**DIRECTIONS:**
Please print nothing but the lines from the one containing "[9:50.76-9:51.76]" to the final line below, exactly, and no pictures.

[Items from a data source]

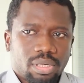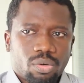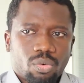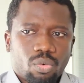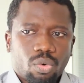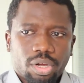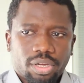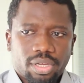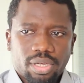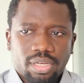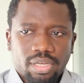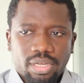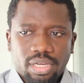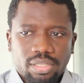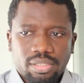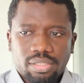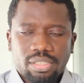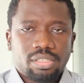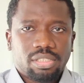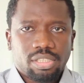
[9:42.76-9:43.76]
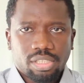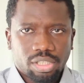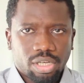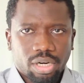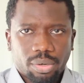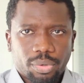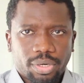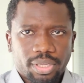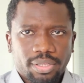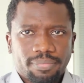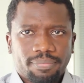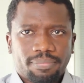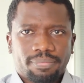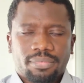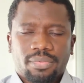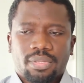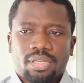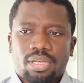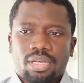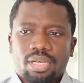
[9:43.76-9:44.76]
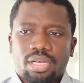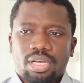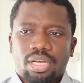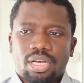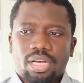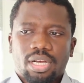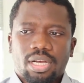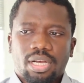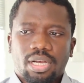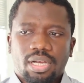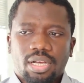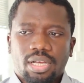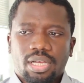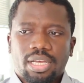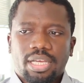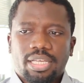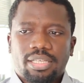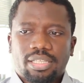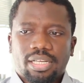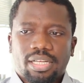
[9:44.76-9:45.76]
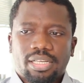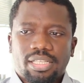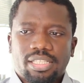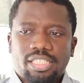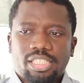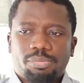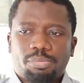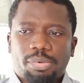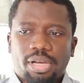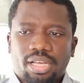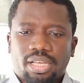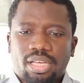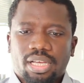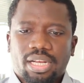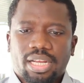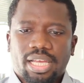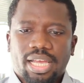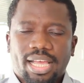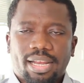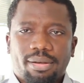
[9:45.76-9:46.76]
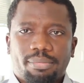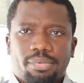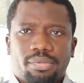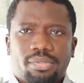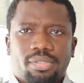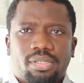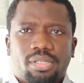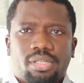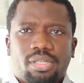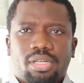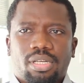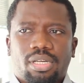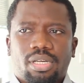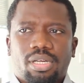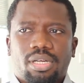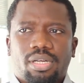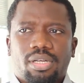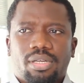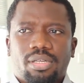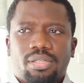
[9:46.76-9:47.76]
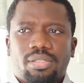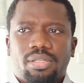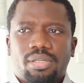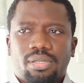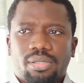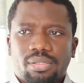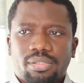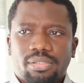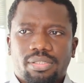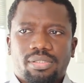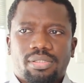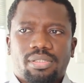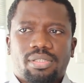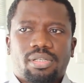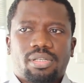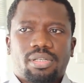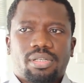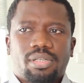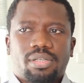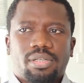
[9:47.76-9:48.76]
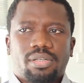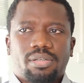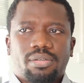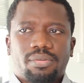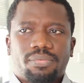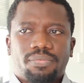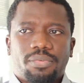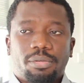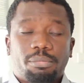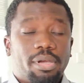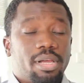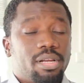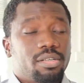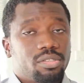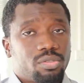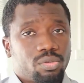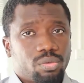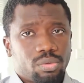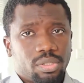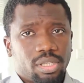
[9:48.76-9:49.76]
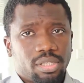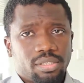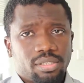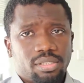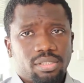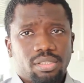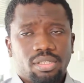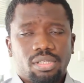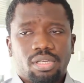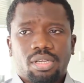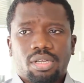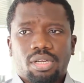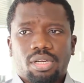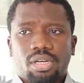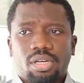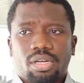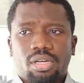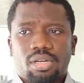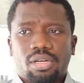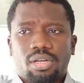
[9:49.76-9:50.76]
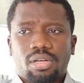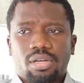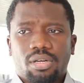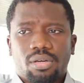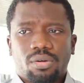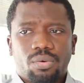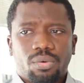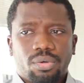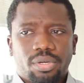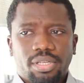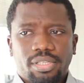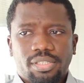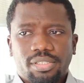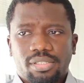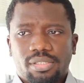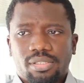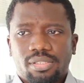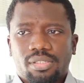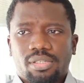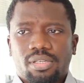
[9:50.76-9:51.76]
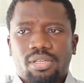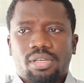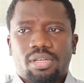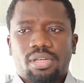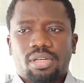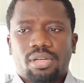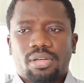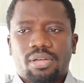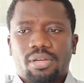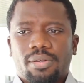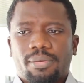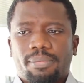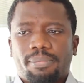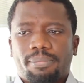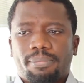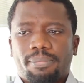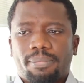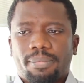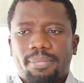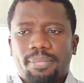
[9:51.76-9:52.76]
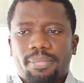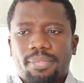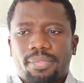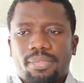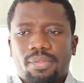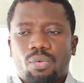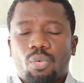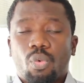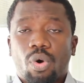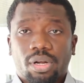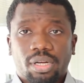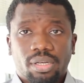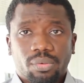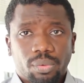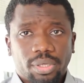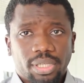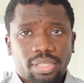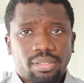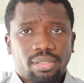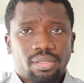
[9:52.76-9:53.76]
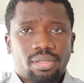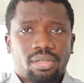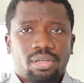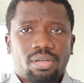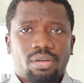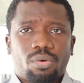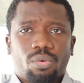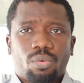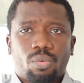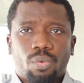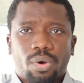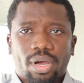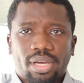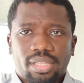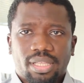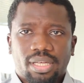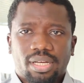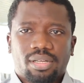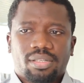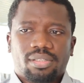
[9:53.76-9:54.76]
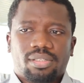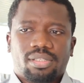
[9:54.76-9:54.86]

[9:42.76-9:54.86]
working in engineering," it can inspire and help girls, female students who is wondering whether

**EXERCISE RESULT:**
[9:50.76-9:51.76]
[9:51.76-9:52.76]
[9:52.76-9:53.76]
[9:53.76-9:54.76]
[9:54.76-9:54.86]

[9:42.76-9:54.86]
working in engineering," it can inspire and help girls, female students who is wondering whether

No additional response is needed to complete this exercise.